Collected data:
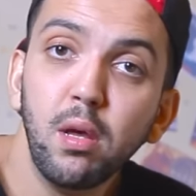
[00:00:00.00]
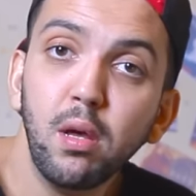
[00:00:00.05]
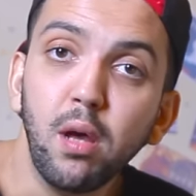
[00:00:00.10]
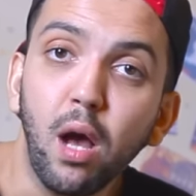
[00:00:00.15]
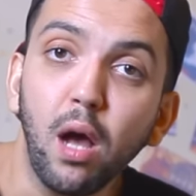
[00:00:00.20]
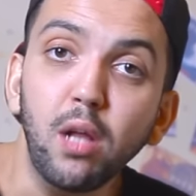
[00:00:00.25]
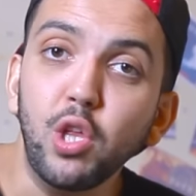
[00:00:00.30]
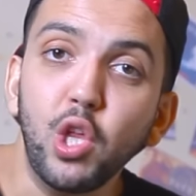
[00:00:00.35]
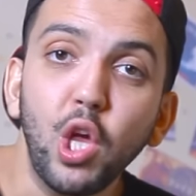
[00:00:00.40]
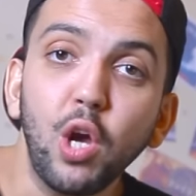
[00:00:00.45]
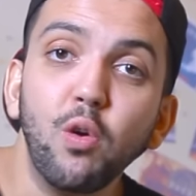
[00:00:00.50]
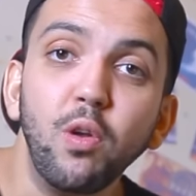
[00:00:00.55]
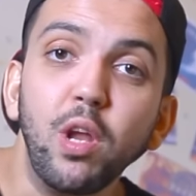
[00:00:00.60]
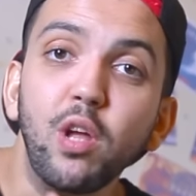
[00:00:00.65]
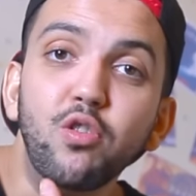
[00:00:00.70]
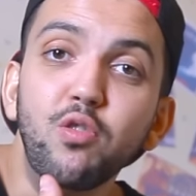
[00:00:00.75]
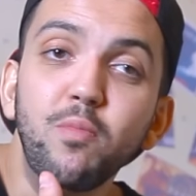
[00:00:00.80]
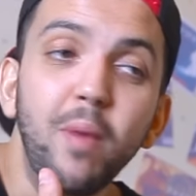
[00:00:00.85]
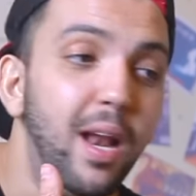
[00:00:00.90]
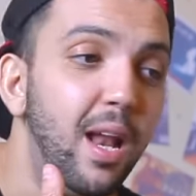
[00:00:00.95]
hein, Déjà qu'on a
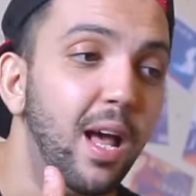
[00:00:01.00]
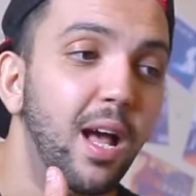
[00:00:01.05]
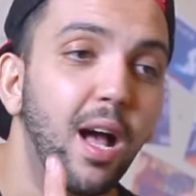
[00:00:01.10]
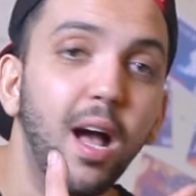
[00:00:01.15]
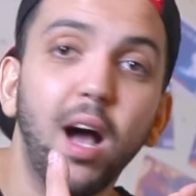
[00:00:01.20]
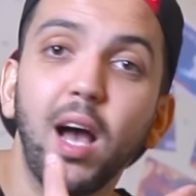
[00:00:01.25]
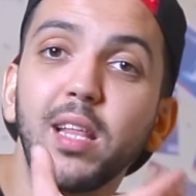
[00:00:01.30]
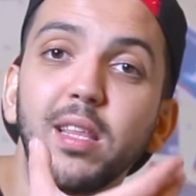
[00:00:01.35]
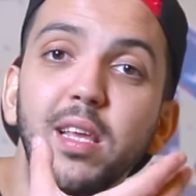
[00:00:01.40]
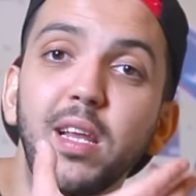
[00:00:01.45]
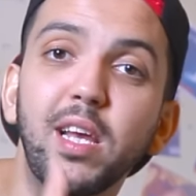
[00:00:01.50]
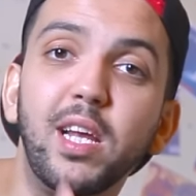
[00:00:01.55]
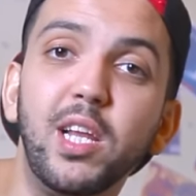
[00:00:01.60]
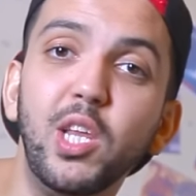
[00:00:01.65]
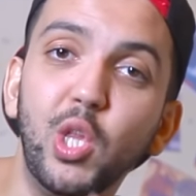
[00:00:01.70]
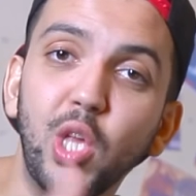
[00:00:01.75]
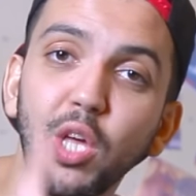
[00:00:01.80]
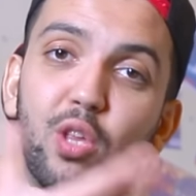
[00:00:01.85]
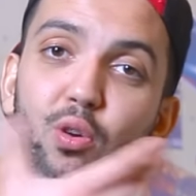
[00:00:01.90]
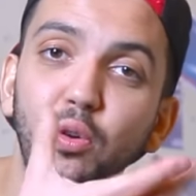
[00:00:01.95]
du mal à arrêter les
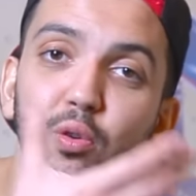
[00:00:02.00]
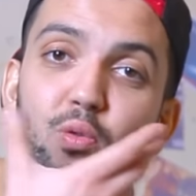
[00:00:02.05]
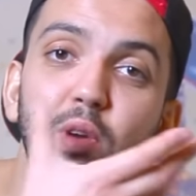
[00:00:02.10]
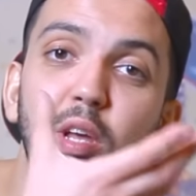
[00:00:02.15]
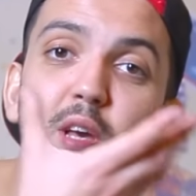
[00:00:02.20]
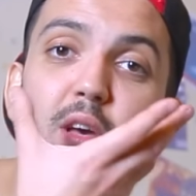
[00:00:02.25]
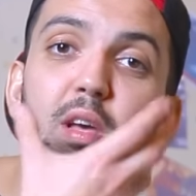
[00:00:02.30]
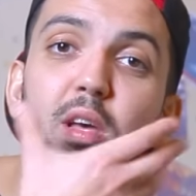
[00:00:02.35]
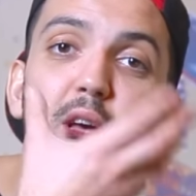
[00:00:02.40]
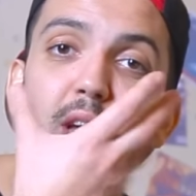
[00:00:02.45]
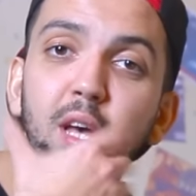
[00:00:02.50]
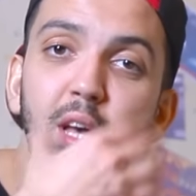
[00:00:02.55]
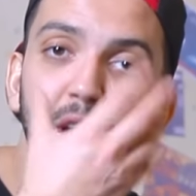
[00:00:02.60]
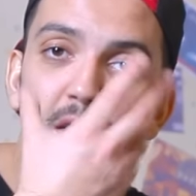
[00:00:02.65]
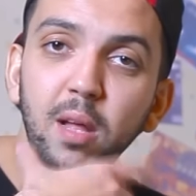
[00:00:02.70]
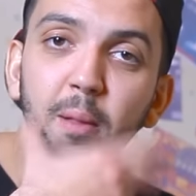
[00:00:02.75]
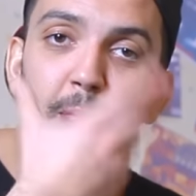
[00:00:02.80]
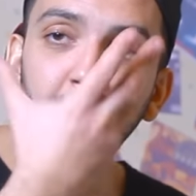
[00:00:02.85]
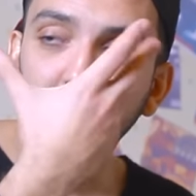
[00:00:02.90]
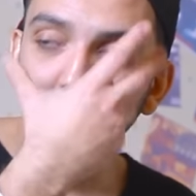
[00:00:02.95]
clichés sur nous, les...
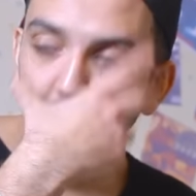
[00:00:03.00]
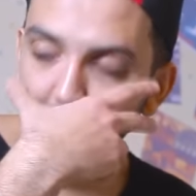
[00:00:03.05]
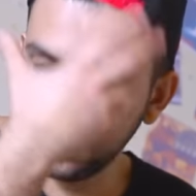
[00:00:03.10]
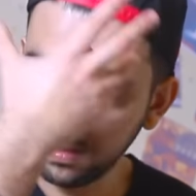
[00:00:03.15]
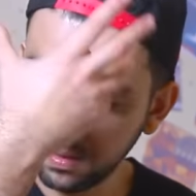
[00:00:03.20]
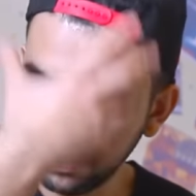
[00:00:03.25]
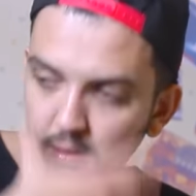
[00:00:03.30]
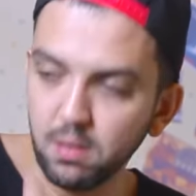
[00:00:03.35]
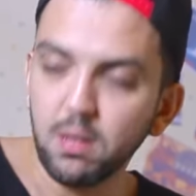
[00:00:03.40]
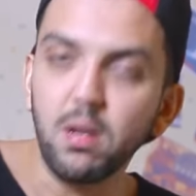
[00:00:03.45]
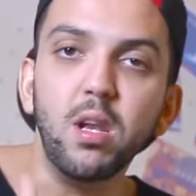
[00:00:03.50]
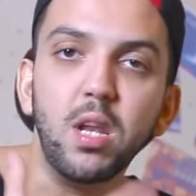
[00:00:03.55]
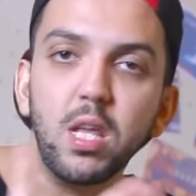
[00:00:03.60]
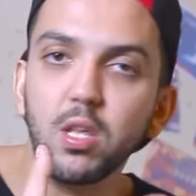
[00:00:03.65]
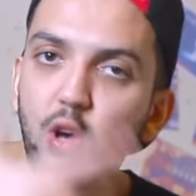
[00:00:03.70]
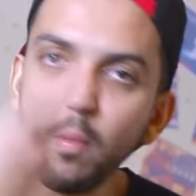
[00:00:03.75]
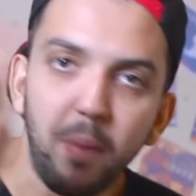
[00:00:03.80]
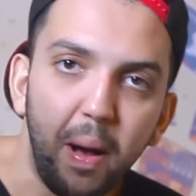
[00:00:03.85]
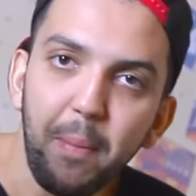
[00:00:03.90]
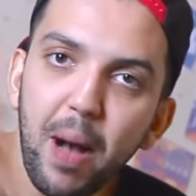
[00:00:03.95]

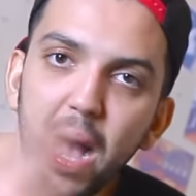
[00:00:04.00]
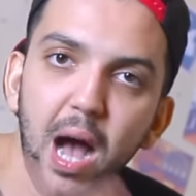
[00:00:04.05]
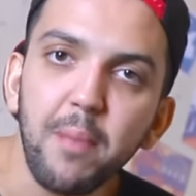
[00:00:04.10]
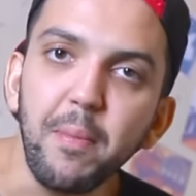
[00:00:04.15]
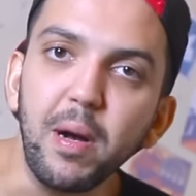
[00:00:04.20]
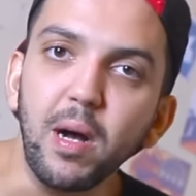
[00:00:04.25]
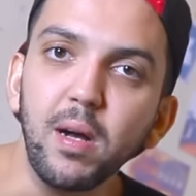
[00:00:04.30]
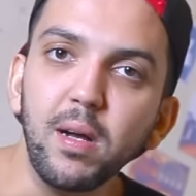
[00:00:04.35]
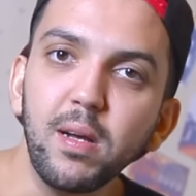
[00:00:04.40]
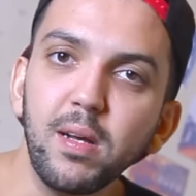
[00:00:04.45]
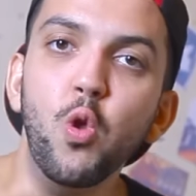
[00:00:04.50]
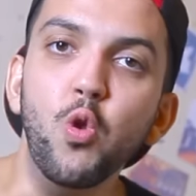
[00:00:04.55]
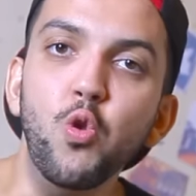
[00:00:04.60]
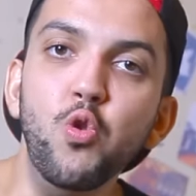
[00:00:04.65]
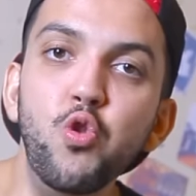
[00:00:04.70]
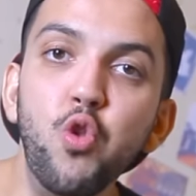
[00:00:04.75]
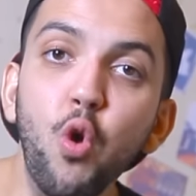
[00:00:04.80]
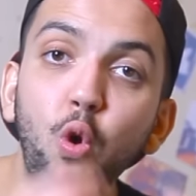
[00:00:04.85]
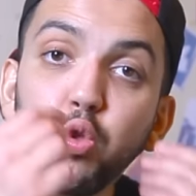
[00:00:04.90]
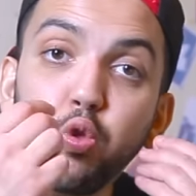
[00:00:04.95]
Les hommes à barbe
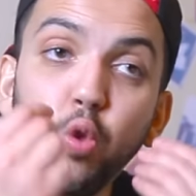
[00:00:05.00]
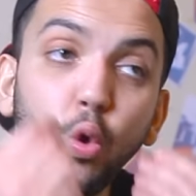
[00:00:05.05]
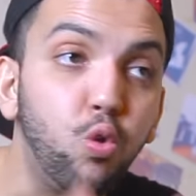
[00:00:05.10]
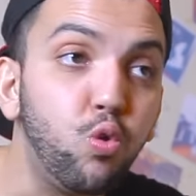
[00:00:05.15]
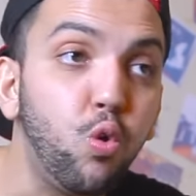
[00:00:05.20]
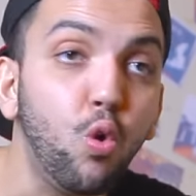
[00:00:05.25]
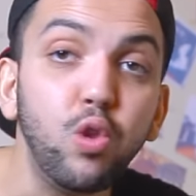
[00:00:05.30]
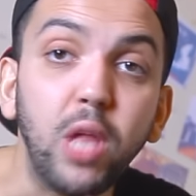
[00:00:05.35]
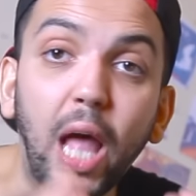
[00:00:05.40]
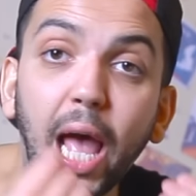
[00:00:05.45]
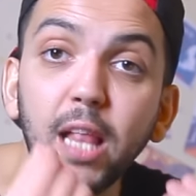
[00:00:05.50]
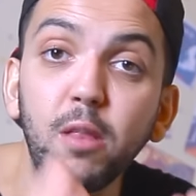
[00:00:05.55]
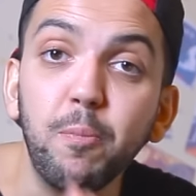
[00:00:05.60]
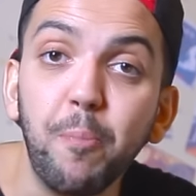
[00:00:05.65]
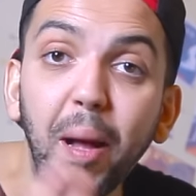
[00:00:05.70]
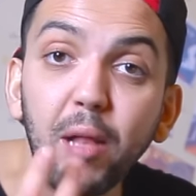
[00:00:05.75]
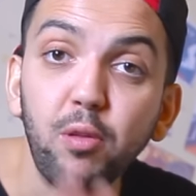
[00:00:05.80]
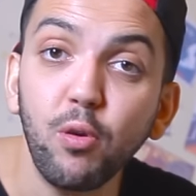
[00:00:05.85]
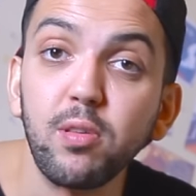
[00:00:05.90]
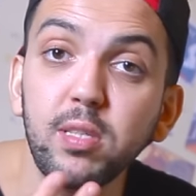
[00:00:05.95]
Ne t'auto-traite
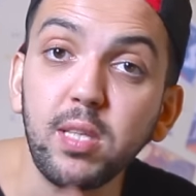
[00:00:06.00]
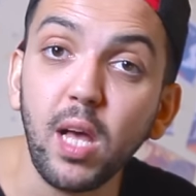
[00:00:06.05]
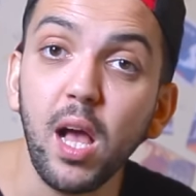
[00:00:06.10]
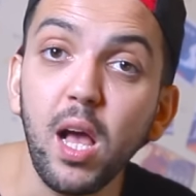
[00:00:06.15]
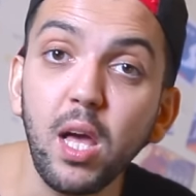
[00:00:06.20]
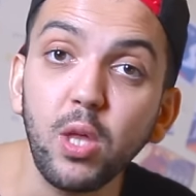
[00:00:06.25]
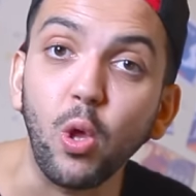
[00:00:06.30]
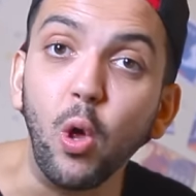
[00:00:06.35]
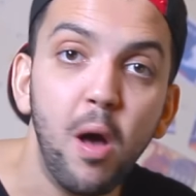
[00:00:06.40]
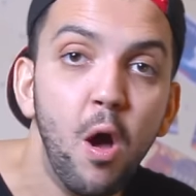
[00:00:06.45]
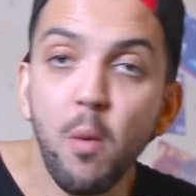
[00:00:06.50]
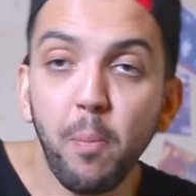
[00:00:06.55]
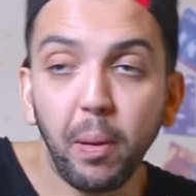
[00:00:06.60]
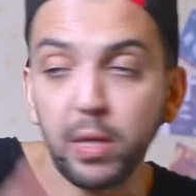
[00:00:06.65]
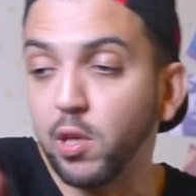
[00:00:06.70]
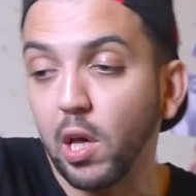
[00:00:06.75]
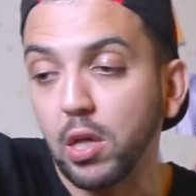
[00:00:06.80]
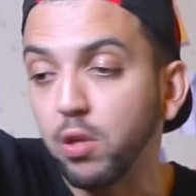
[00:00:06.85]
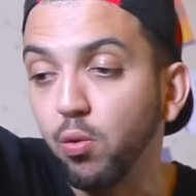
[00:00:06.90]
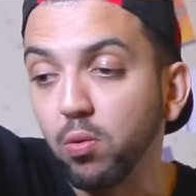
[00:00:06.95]
pas de singe
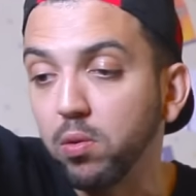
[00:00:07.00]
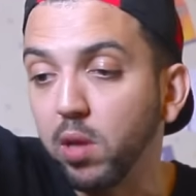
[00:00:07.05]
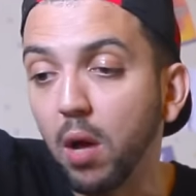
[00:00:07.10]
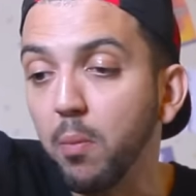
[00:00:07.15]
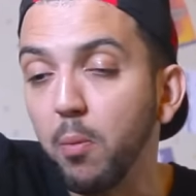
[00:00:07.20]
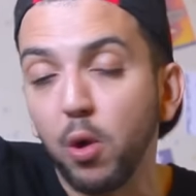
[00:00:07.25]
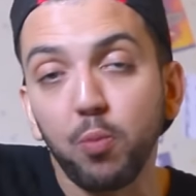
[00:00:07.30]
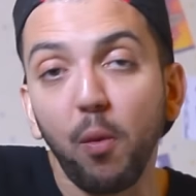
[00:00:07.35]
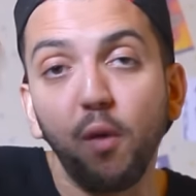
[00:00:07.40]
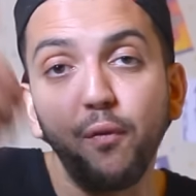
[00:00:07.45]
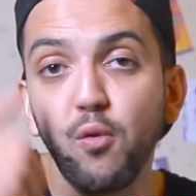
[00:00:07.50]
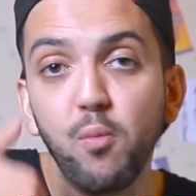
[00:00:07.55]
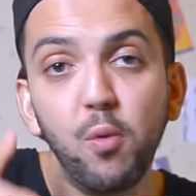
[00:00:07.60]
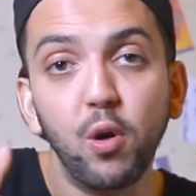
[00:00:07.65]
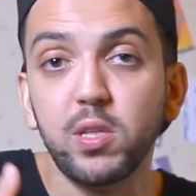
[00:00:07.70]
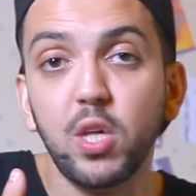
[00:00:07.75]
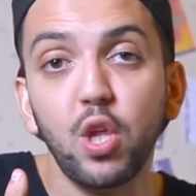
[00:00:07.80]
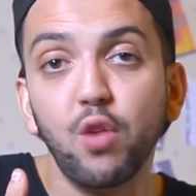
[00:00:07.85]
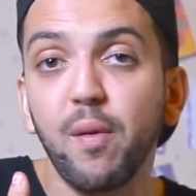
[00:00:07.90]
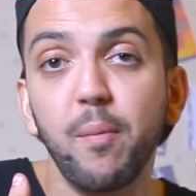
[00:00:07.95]
Parce qu'à ce compte-là, moi je m'en fous, moi
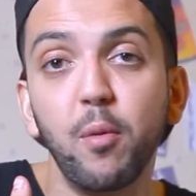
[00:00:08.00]
aussi je vais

■ TASK
Before answering, please find the line containing "[00:00:05.55]" above, then copy exactly from it through the last line of the entries, both included, without pictures.

■ EXERCISE SOLUTION
[00:00:05.55]
[00:00:05.60]
[00:00:05.65]
[00:00:05.70]
[00:00:05.75]
[00:00:05.80]
[00:00:05.85]
[00:00:05.90]
[00:00:05.95]
Ne t'auto-traite
[00:00:06.00]
[00:00:06.05]
[00:00:06.10]
[00:00:06.15]
[00:00:06.20]
[00:00:06.25]
[00:00:06.30]
[00:00:06.35]
[00:00:06.40]
[00:00:06.45]
[00:00:06.50]
[00:00:06.55]
[00:00:06.60]
[00:00:06.65]
[00:00:06.70]
[00:00:06.75]
[00:00:06.80]
[00:00:06.85]
[00:00:06.90]
[00:00:06.95]
pas de singe
[00:00:07.00]
[00:00:07.05]
[00:00:07.10]
[00:00:07.15]
[00:00:07.20]
[00:00:07.25]
[00:00:07.30]
[00:00:07.35]
[00:00:07.40]
[00:00:07.45]
[00:00:07.50]
[00:00:07.55]
[00:00:07.60]
[00:00:07.65]
[00:00:07.70]
[00:00:07.75]
[00:00:07.80]
[00:00:07.85]
[00:00:07.90]
[00:00:07.95]
Parce qu'à ce compte-là, moi je m'en fous, moi
[00:00:08.00]
aussi je vais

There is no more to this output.